Immediately upon release of the 1990 Census and 2000 decennial population data sets Celes King III, State CORE Chairman joined with his confidante Adrian Dove a former top  Census Bureau Official who is also the CORE CA State President, drafted the only comprehensive set of proposed statewide boundaries for redistricting California for the coming decade. In 1991 when the Legislature and Governor, of different parties had a disagreement which threw the decision to the State Support and King and Dove were admitted to the Bar to deliver oral arguments to the Supreme Court on behalf of interests of the Black community.  Their recommendations ware largely adopted for southern California and resulted in the retention of all five Assembly and the two Senate seats held by the Black community for the decade.   

UCLA Library Special Collections

Whenever there appears in our midst a person of Legendary leadership proportions

It is good idea for us all to do some examination of the elements that caused that person to develop as such.  A team of  researchers from UCLA has completed a thorough study  of  the barrier breaking and pioneering life of Celes King III. Although he was born in Chicago, his parents had moved there from Texas and Louisiana.  He came with his parents to Los Angeles as a teenager  and graduated from Manual Arts High School.  His father Celestus King II owned a liquor store in downtown L.A. and his uncle was manager of the Dunbar Hotel. The young Celes King was able to work in both these family enterprises where he learned a lot about business in general. Through the elegant Dunbar which was the only hotel at the time where African American celebrities could stay.  He was able to meet and interview the likes of Langston Hughes, Billie Holiday, W.E.B. DuBois, Roy Wilkins, James Farmer, Duke Ellington, Charlie Parker, Joe Louis  and Lena Horne, almost on a daily basis.   Celes has often commented that during those terrible days of segregated neighborhoods, the only positive side was that all of the Black talent and role models were in the same neighborhood regardless of income level. While he was attending college he also maintained a hobby of studying about airplanes.  When World War II came along in 1941 he enlisted in the Air Force, and amazingly was successful in becoming a member of the coveted Tuskegee Airmen class number four.
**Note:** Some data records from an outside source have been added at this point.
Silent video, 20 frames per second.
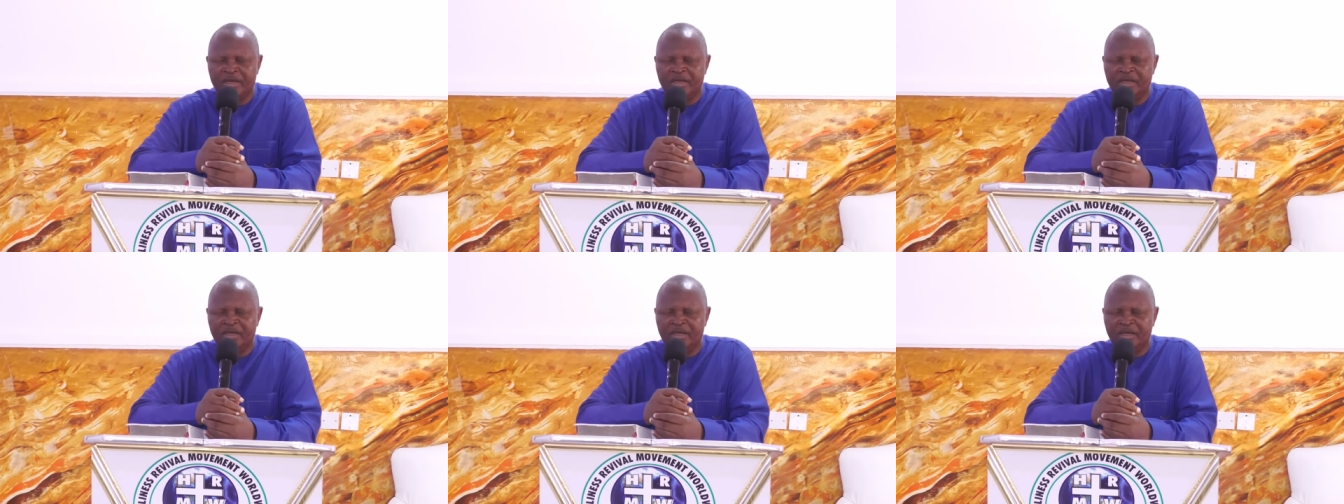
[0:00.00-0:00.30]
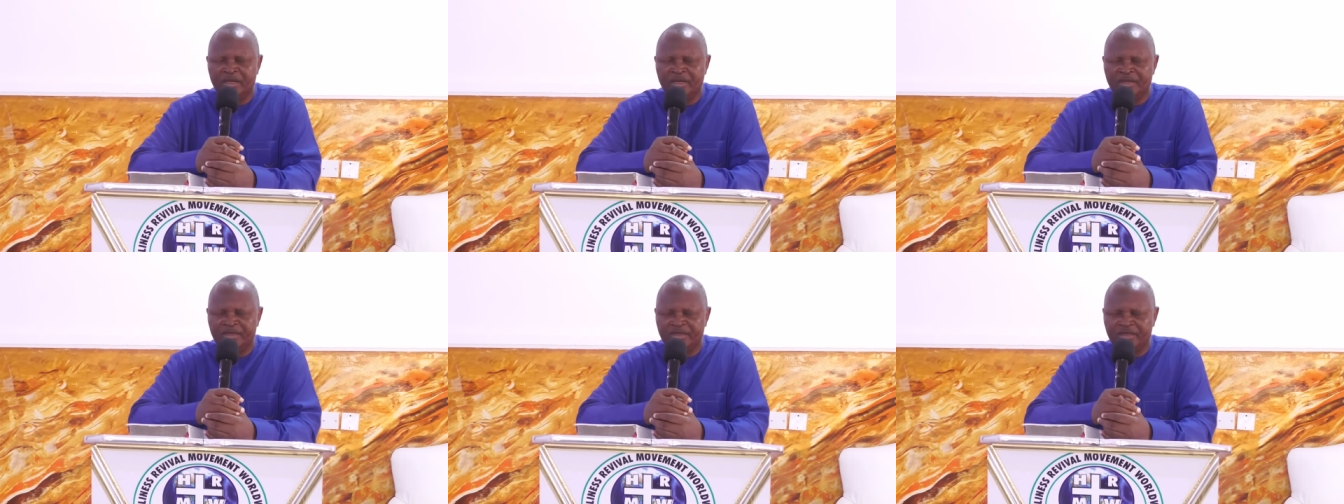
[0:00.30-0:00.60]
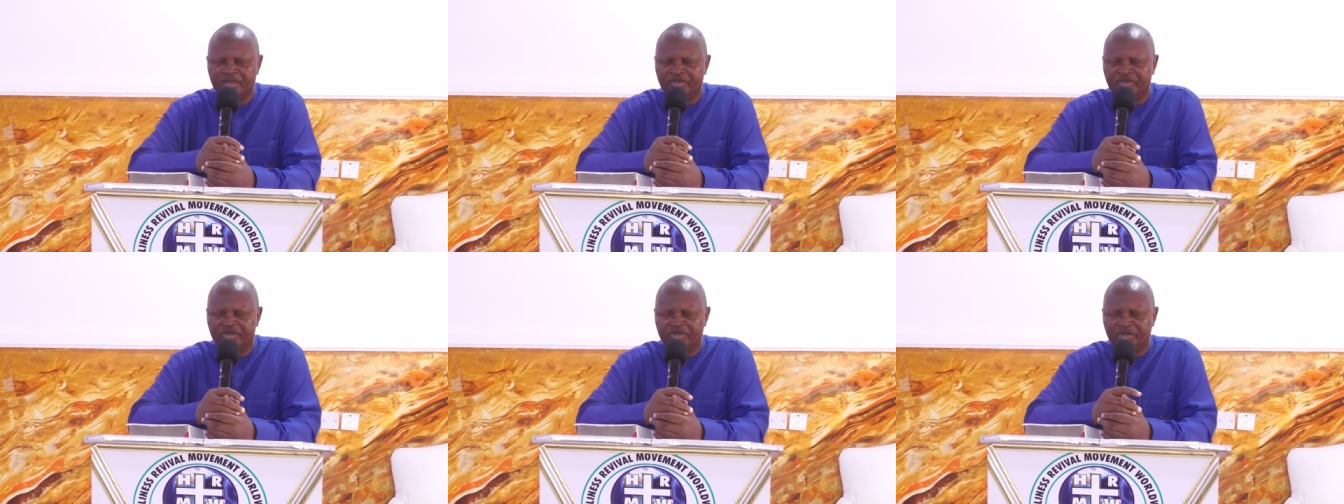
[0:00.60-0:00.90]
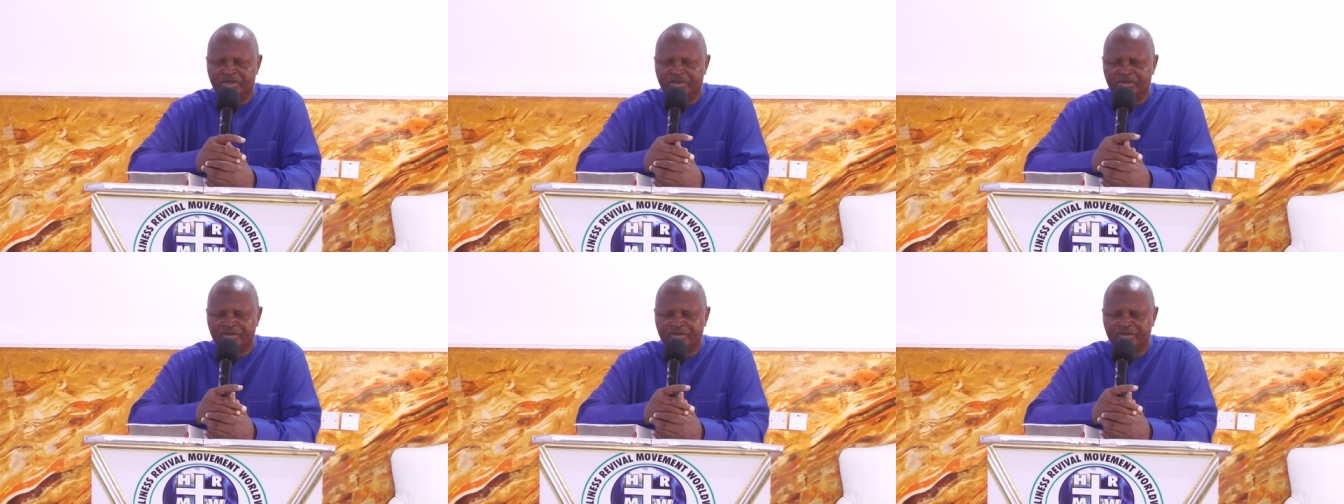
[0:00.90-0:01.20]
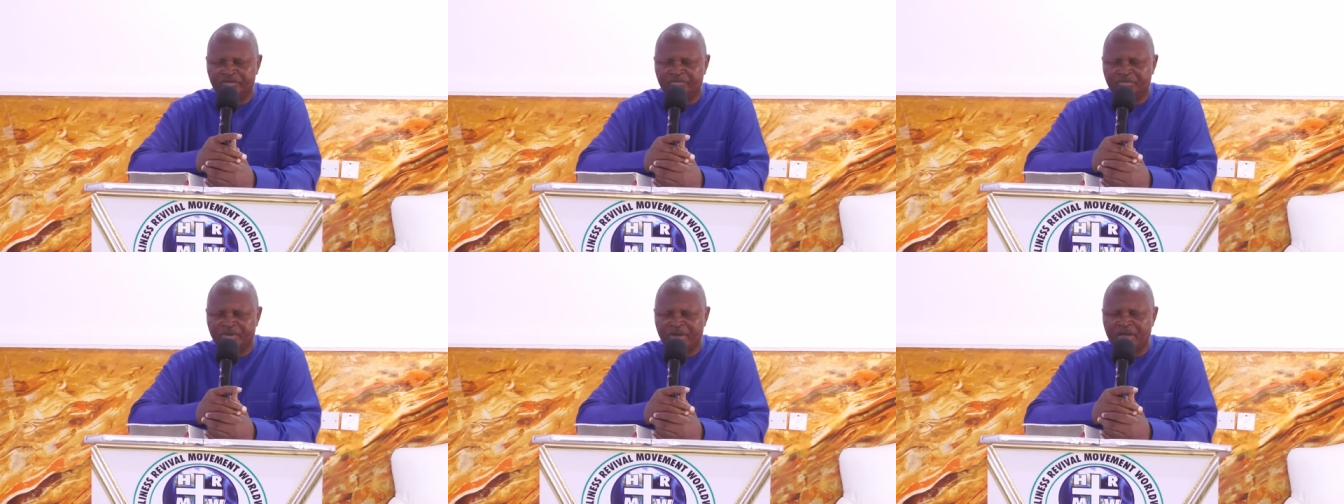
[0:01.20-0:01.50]
Lead the church
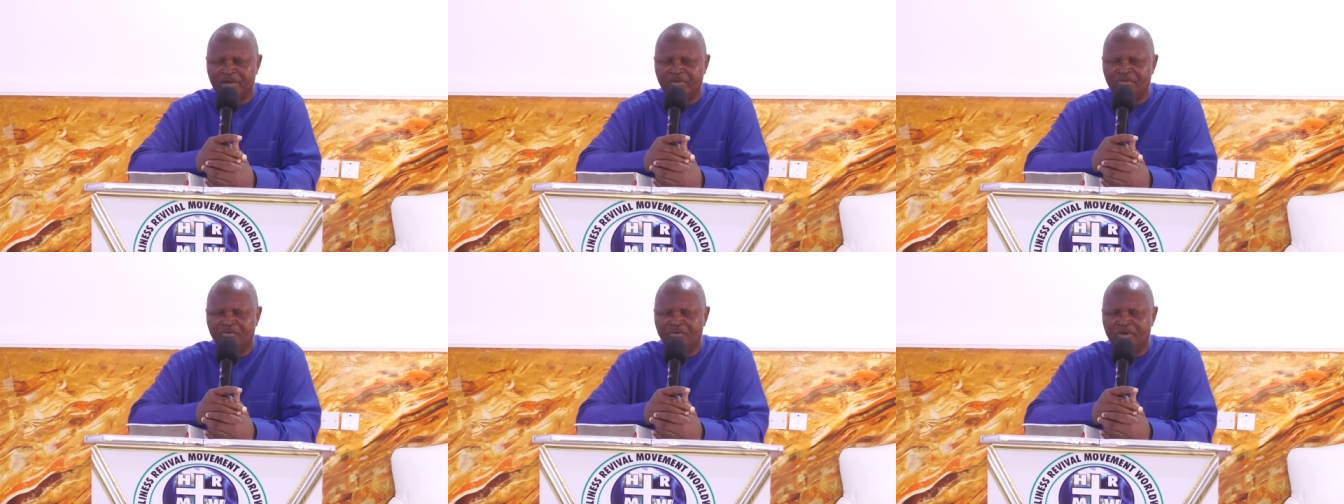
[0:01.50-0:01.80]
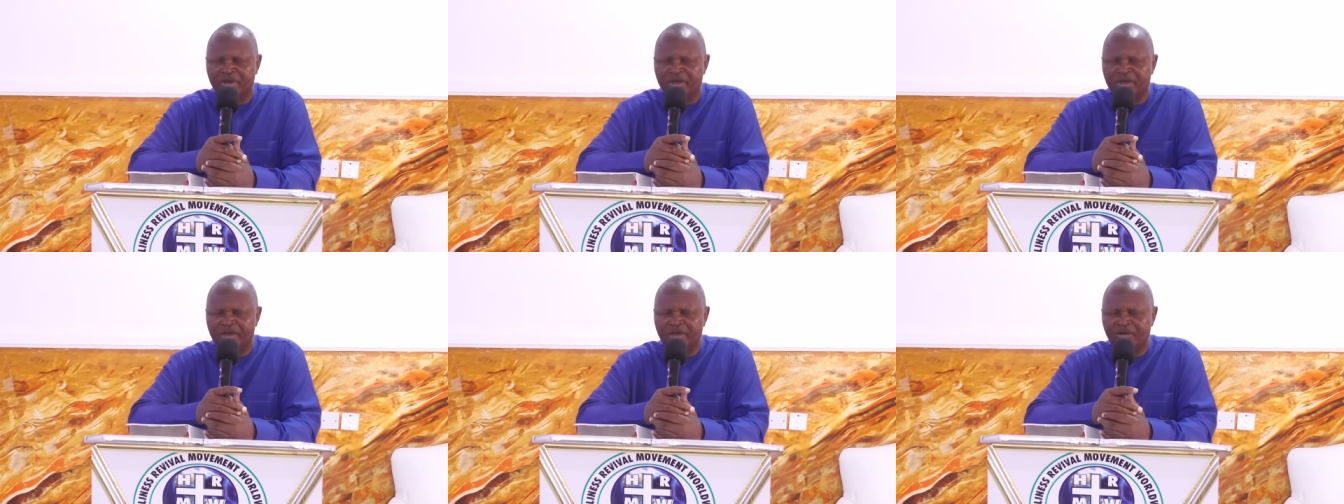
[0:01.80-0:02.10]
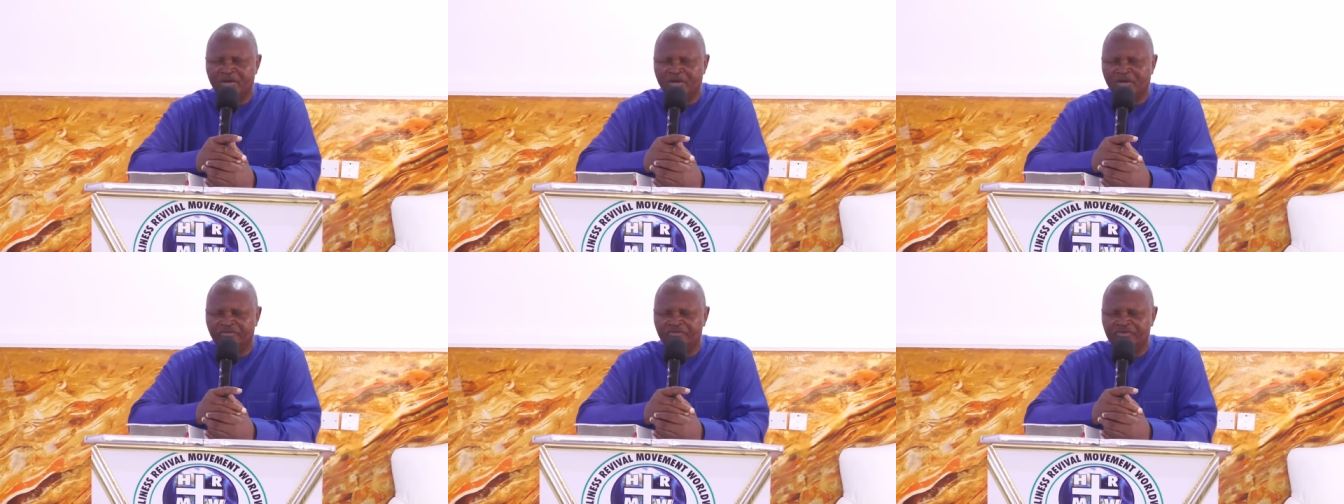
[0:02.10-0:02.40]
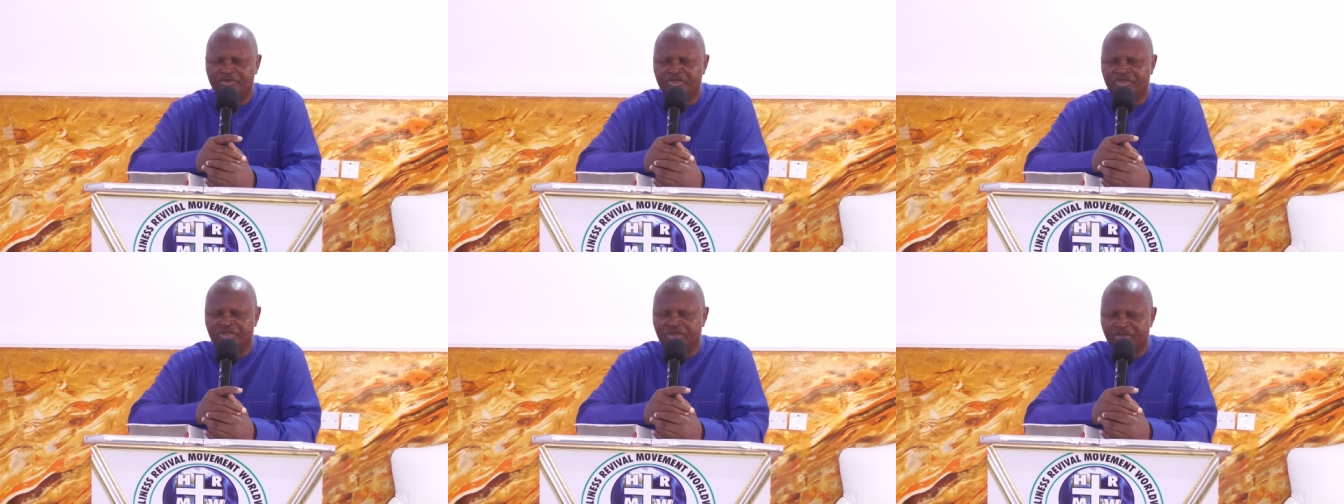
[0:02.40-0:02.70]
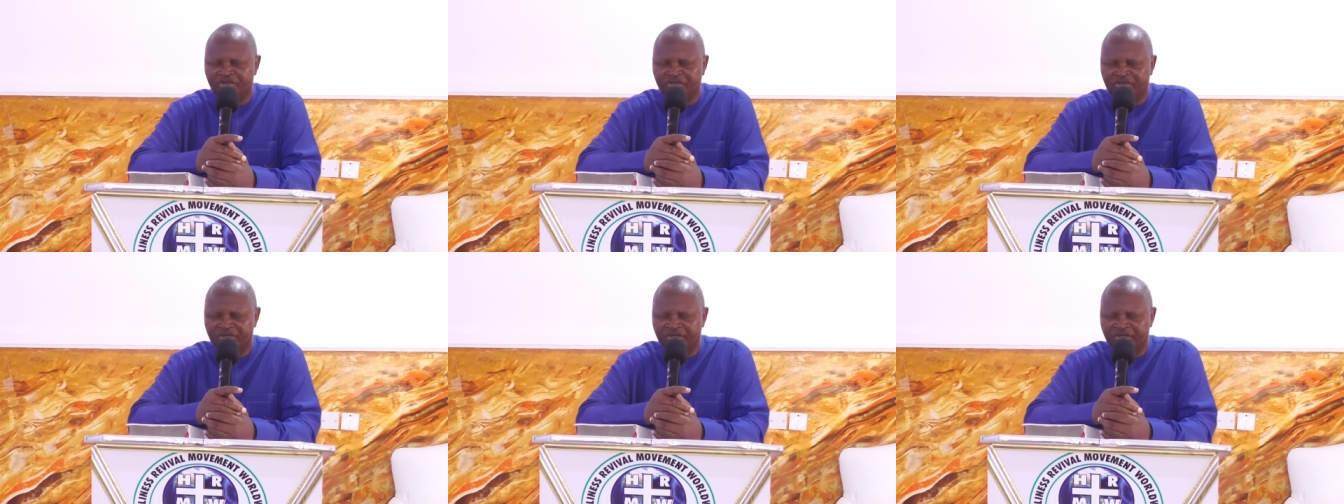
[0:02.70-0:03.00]
by a way of
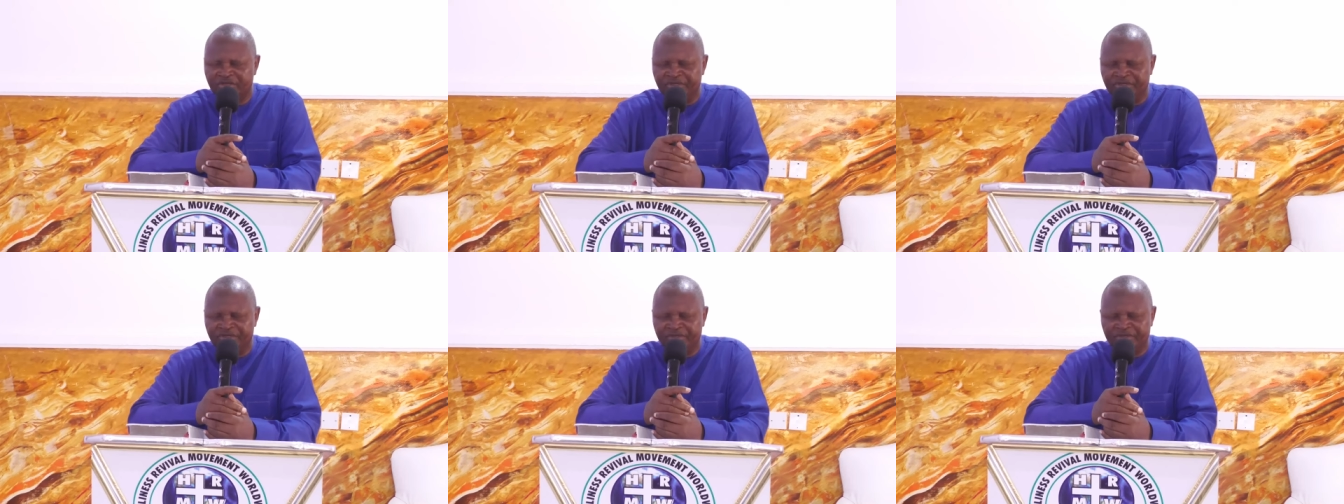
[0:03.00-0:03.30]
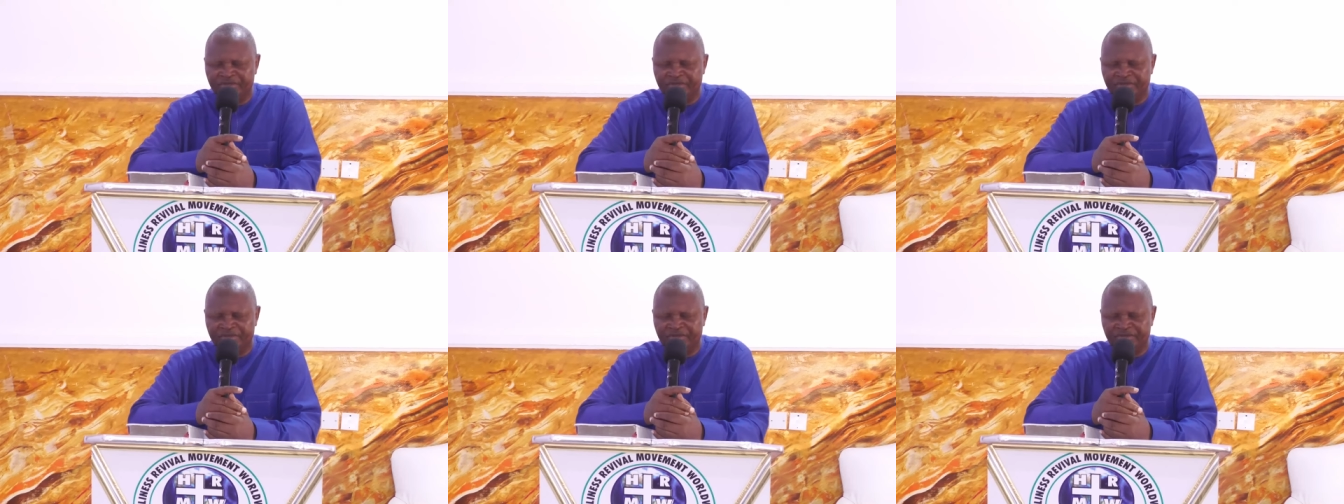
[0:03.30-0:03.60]
justice.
       After returning from WWI, Celes like a whole lot of other young men launched into a career of his own, deciding to get into the Bail Bond Business. Married to his childhood sweetheart Anita Lugo King, the couple opened one of the first African American owned Bond Agencies.  At that time there was the beginnings of mass arrests of civil disobedience protestors from CORE and other movements. Celes King Bail-Bond quickly became the primary Bail Bond Man writer for Civil Rights Protestors who were being arrested all over the country. It was at this time that Celes began to take a leadership role in the Civil Rights Movement in L.A. having chaired the City Human Relations Commission and NAACP and CORE.  He also continued to excel as an innovator having created the Rumor Control operations after the Watts Uprising of 1965, and CORE Amnesty Center to help Haitians and others after passage of the Amnesty Act.

For the past 16years General King has served as confidante and advisor to Governors, Mayors, Police Chiefs, Sheriffs and other elected officials and has served as State Chairman of California CORE dealing with individual cases,  media campaigns, and pivotal actions such as the 1990 and2000 redistricting of the state and Federal Legislatures. Everywhere General King Goes, he manages to take someone with him.  He has mentored countless numbers of young people and many of these by now have risen to roles of prominence while retaining a sense of service 

Celes and Anita King raised a  family of four children and now have  grand children and great-grandchildren.  The Celes King Bail Bond Office side-rooms have become the unofficial Town Hall of South Central Los Angeles

Los Angeles is indeed fortunate that Celes King III, decided to stay here and make his massive contributions to the betterment of everyone in our town.